= Beginning of Section =

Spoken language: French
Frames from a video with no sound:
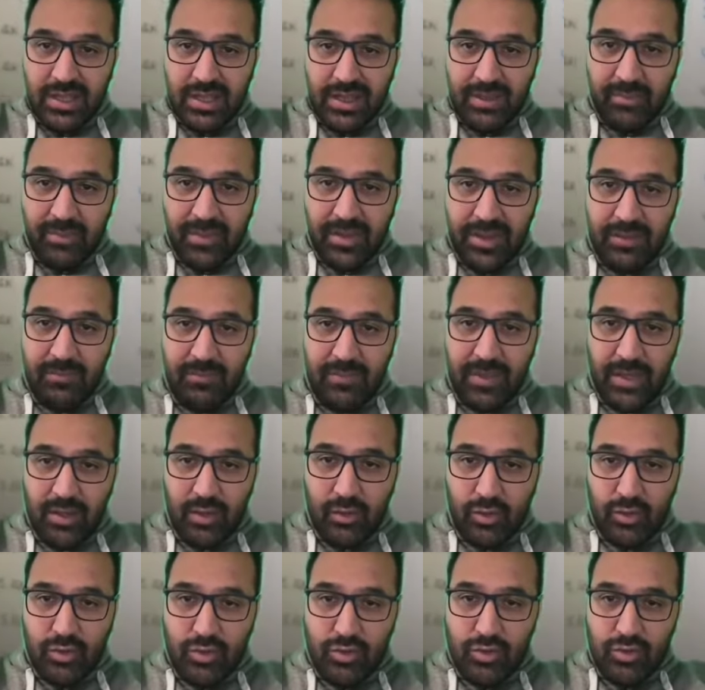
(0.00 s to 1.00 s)
Après, le
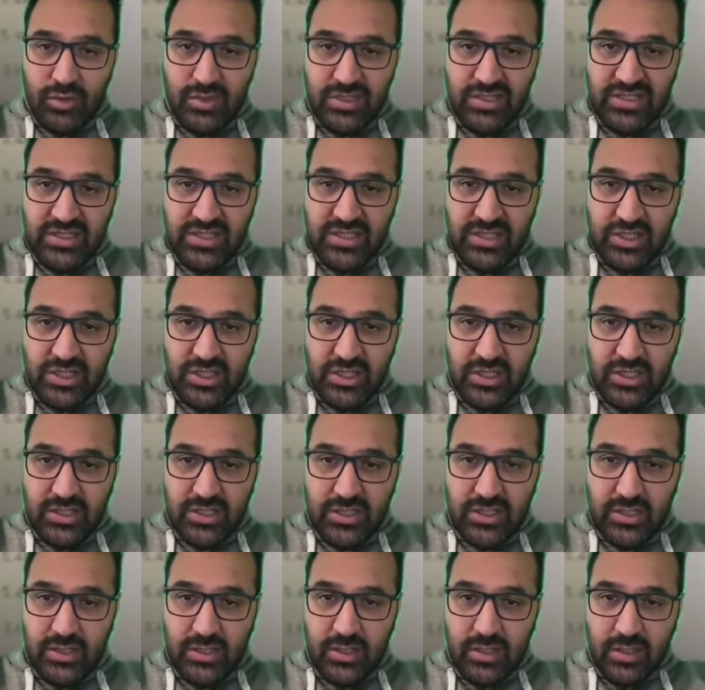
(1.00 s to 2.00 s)
Maroc, Tunisie,
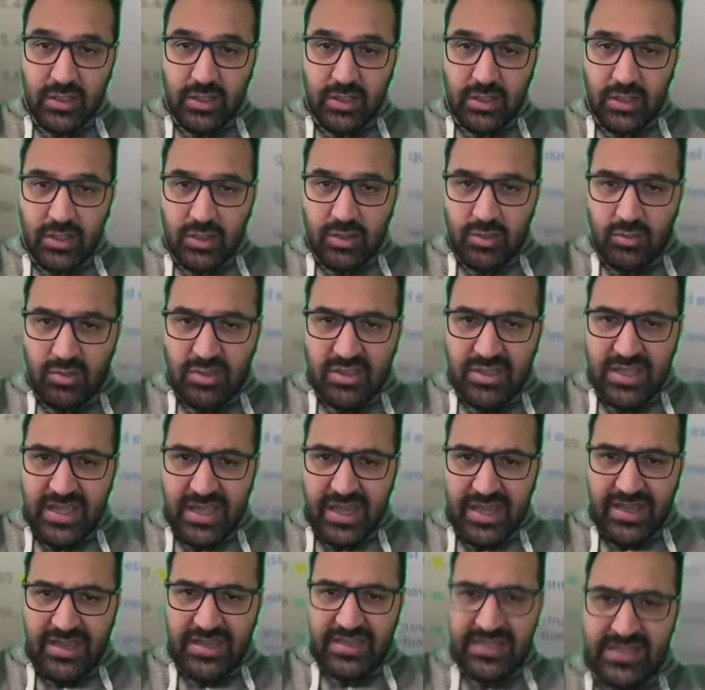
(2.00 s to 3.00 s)
Chine, et je crois que c'est
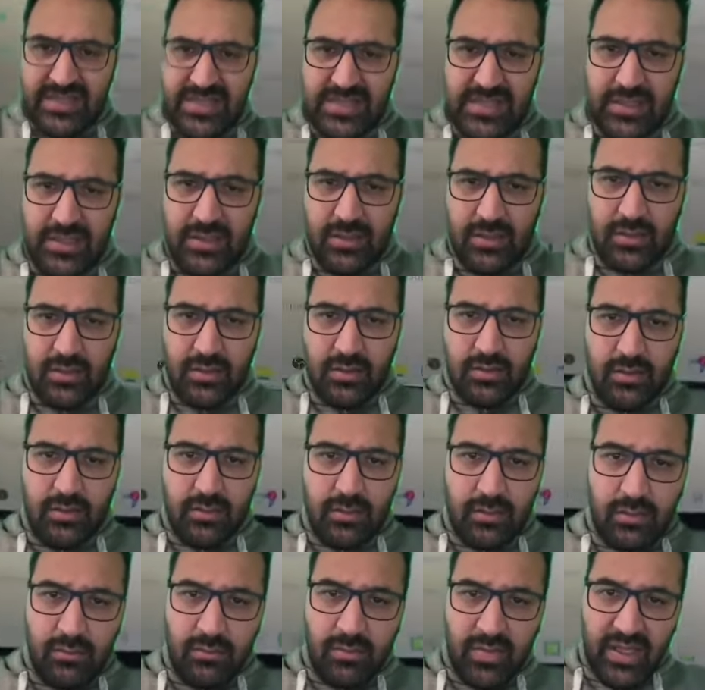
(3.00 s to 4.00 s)
Haïti.
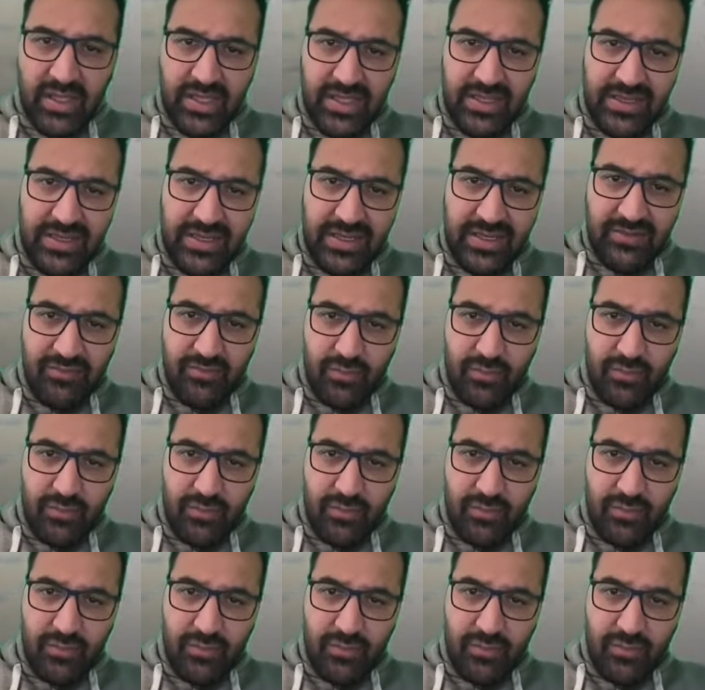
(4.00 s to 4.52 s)
Mais regardez les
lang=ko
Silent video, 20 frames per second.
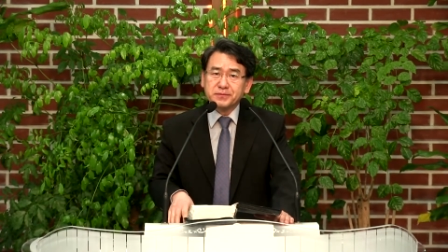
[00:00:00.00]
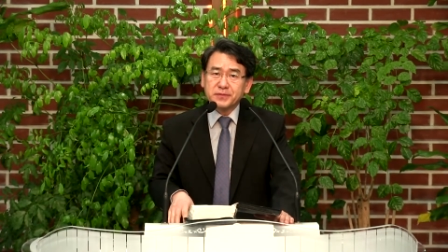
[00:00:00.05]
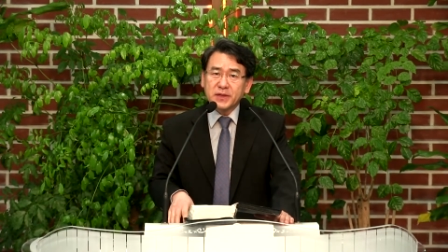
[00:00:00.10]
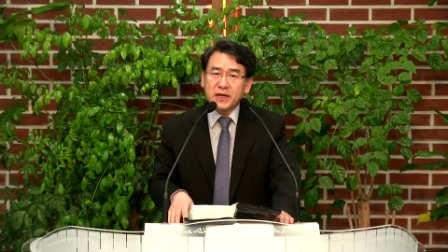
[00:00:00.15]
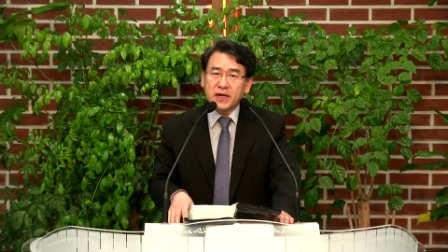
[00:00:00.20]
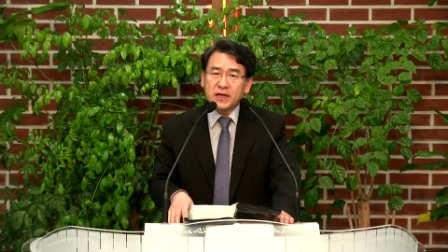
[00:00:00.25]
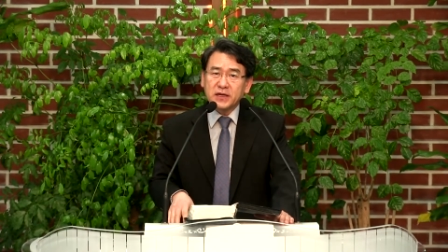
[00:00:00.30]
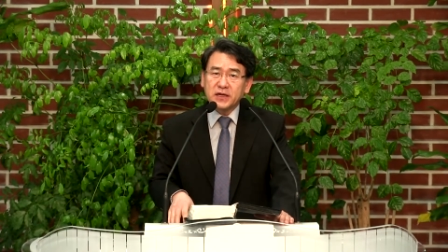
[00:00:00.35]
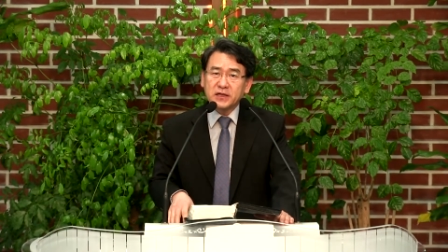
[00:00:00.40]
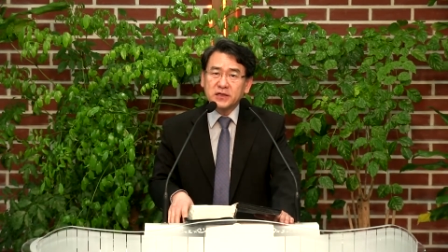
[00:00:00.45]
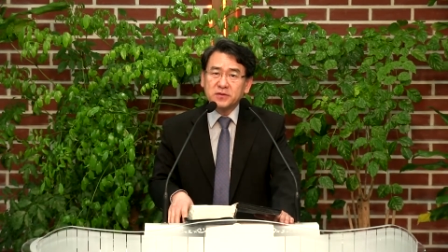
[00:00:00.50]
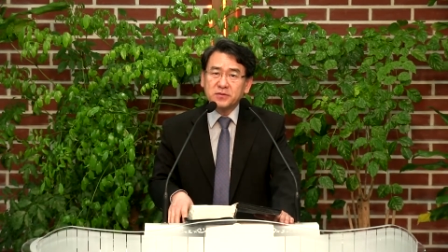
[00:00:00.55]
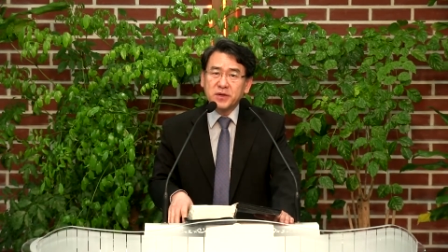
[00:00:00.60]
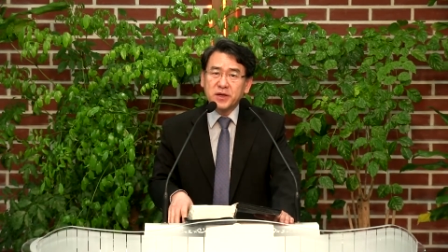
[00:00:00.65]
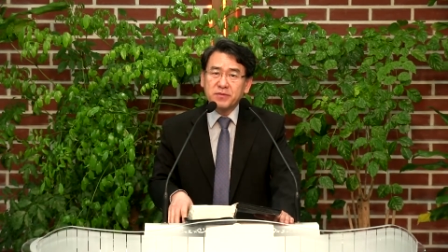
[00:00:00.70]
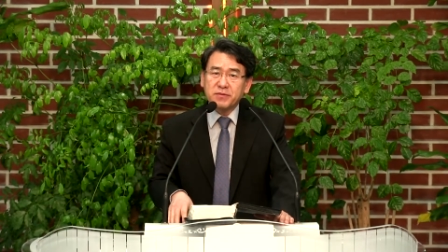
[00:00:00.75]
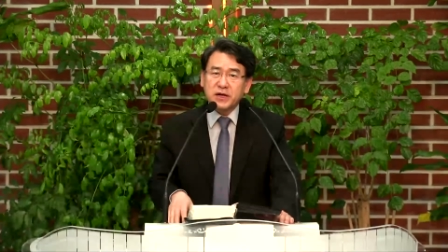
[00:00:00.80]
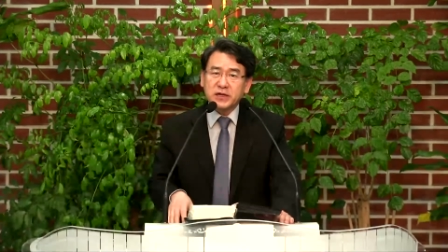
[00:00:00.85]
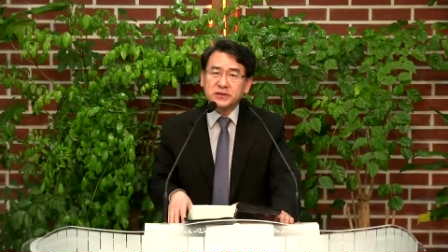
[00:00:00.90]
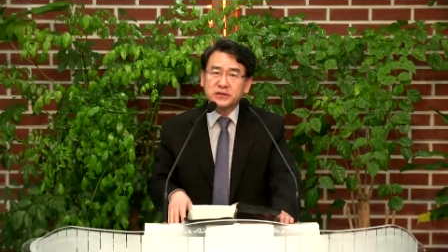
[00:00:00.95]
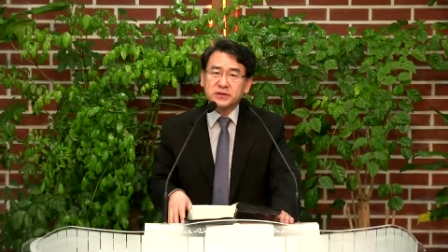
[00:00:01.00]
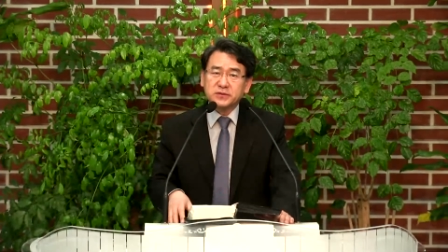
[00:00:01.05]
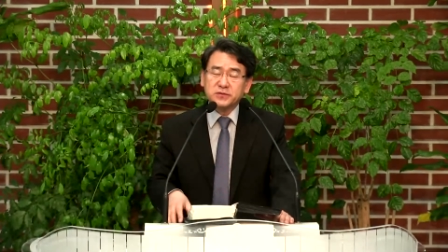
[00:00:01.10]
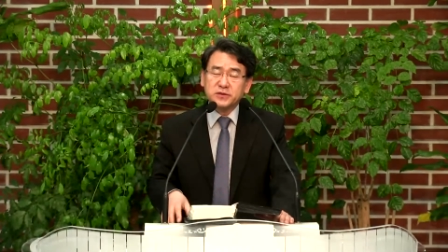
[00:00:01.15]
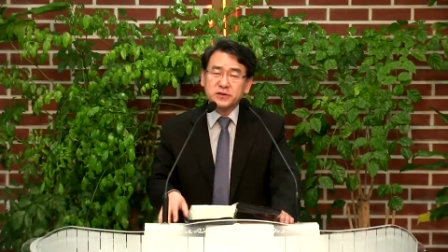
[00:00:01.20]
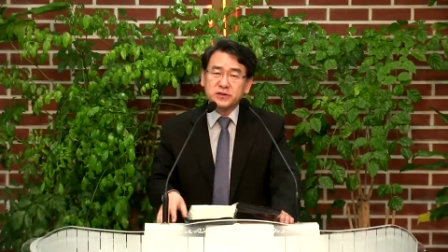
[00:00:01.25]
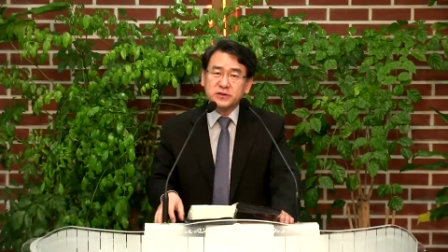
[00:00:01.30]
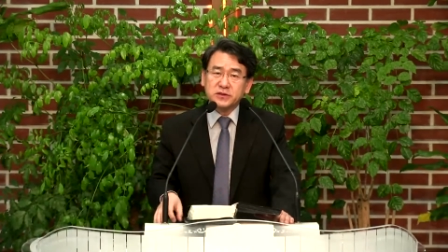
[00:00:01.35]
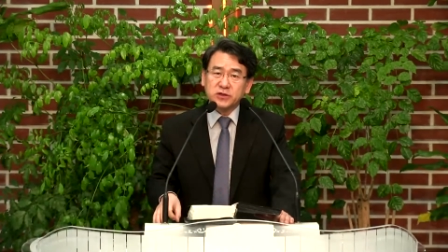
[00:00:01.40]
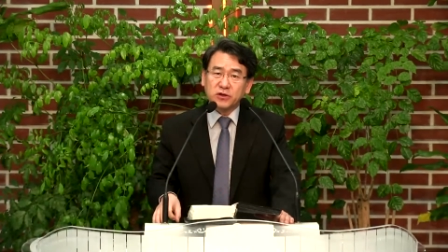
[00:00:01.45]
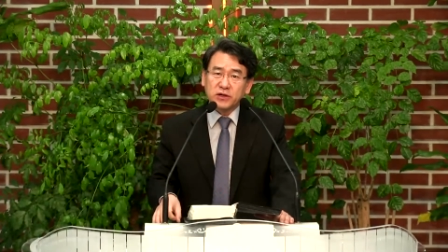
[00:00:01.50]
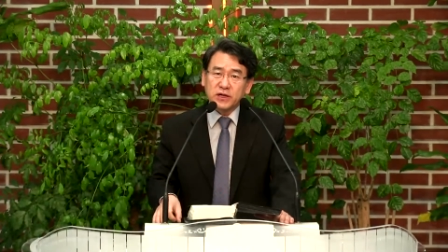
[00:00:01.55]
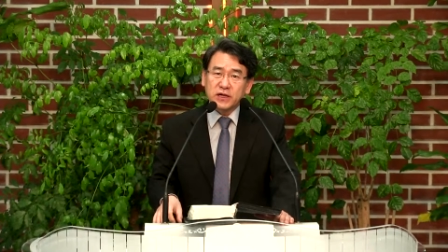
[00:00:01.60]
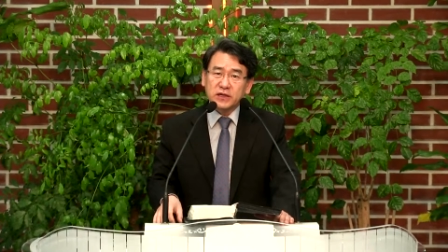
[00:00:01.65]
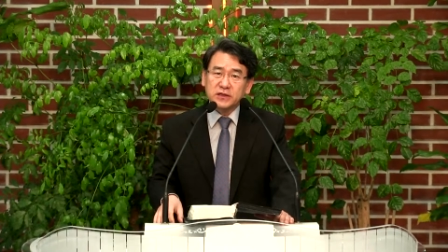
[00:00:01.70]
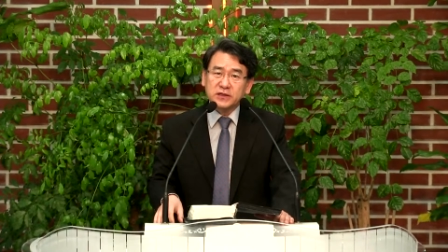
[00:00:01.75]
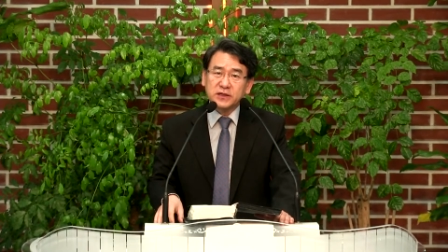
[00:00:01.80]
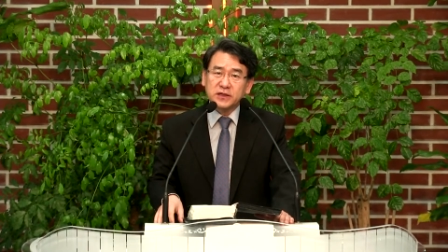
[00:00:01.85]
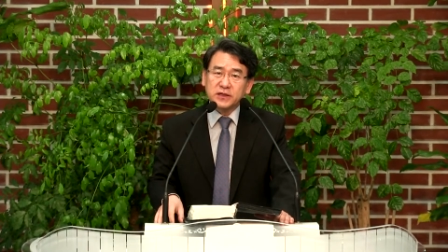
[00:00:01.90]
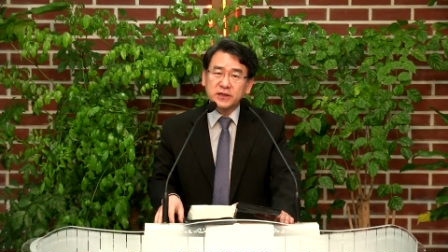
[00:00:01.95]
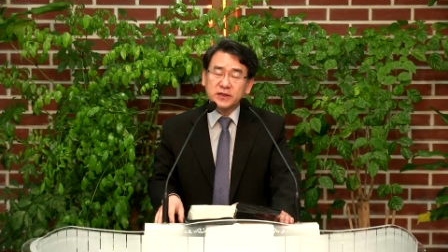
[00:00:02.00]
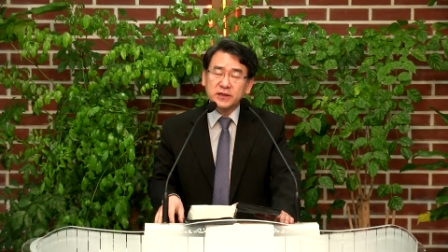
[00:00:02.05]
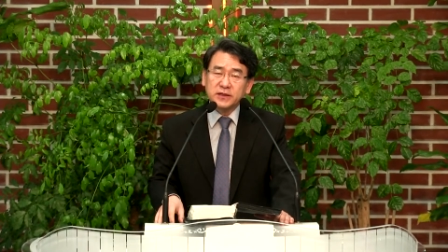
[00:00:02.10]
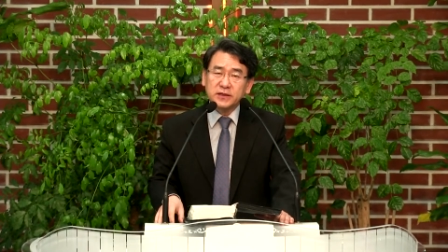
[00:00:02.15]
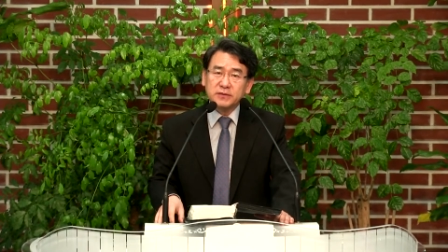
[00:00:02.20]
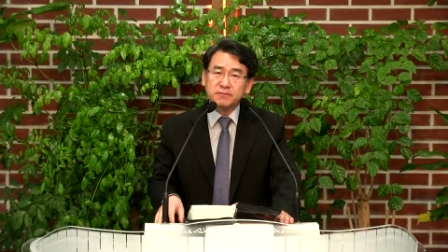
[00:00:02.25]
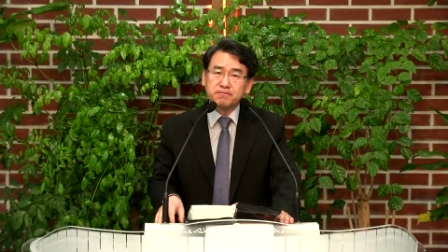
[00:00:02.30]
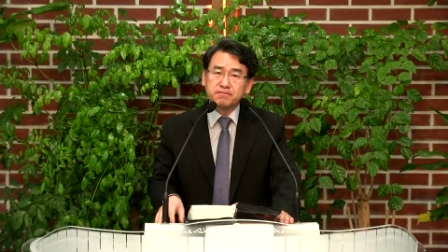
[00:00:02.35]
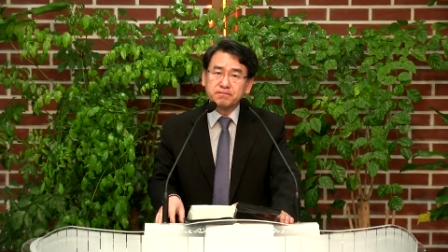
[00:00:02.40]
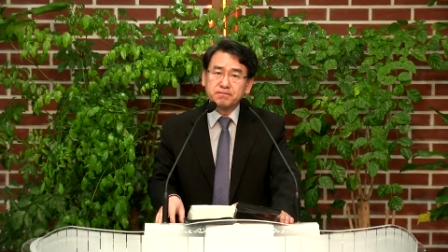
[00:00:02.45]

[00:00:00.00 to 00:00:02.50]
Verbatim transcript: 하나님의 말씀을 전할 때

= End of Section =

**What to produce**:
Begin with the line containing "[00:00:02.40]" and end with the last line of the material above; return exactly those lines, both ends included, and omit all pictures.

**Problem solution**:
[00:00:02.40]
[00:00:02.45]

[00:00:00.00 to 00:00:02.50]
Verbatim transcript: 하나님의 말씀을 전할 때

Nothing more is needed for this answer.